Your objective:
Word for word, return each entry that follows, with every image removed.

Dataset entries:
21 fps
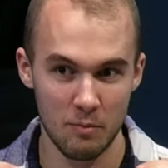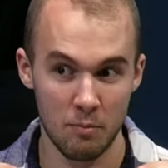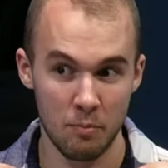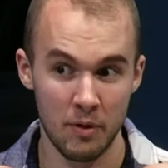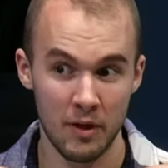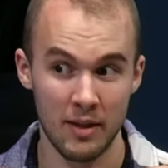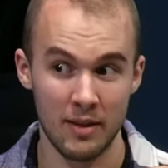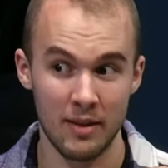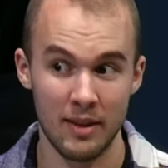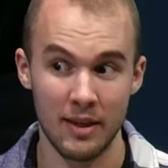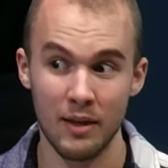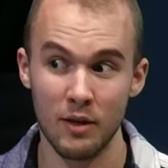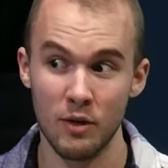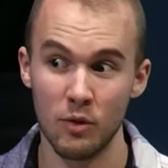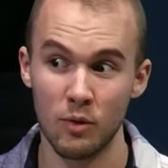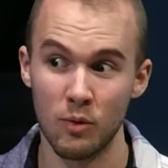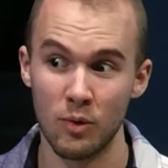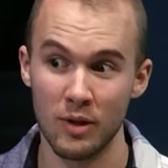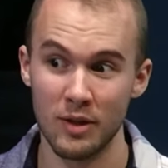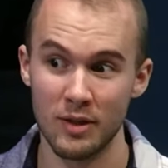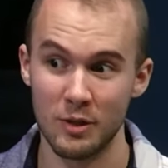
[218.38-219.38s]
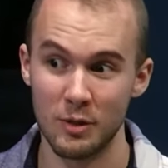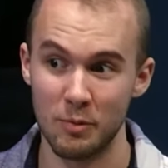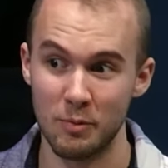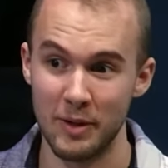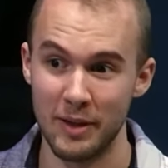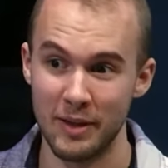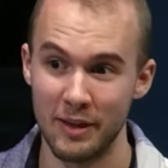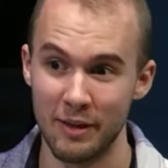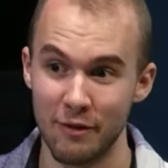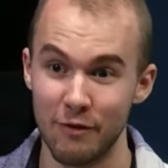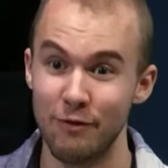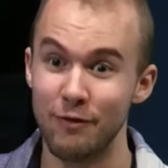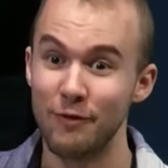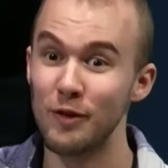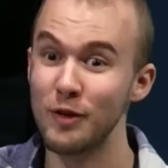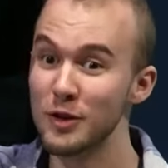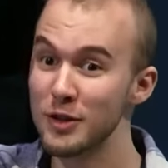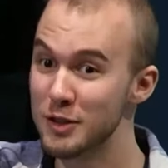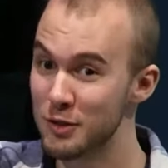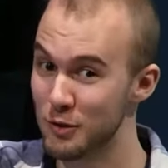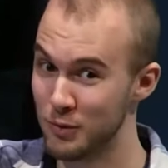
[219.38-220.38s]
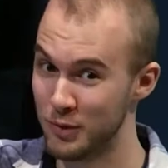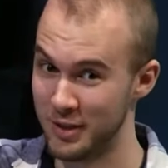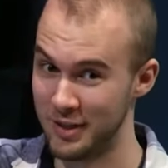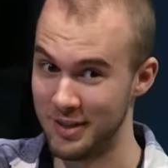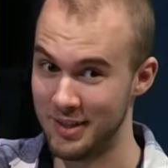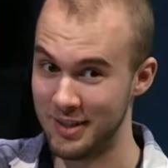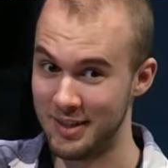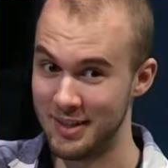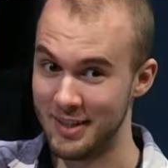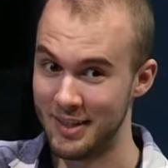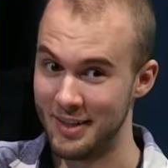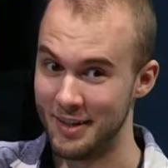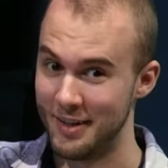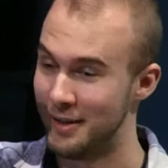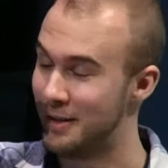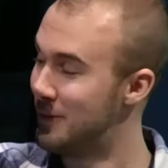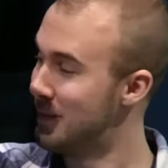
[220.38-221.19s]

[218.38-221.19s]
But they don't want to be the first one to stand up.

Exercise answer:
21 fps
[218.38-219.38s]
[219.38-220.38s]
[220.38-221.19s]

[218.38-221.19s]
But they don't want to be the first one to stand up.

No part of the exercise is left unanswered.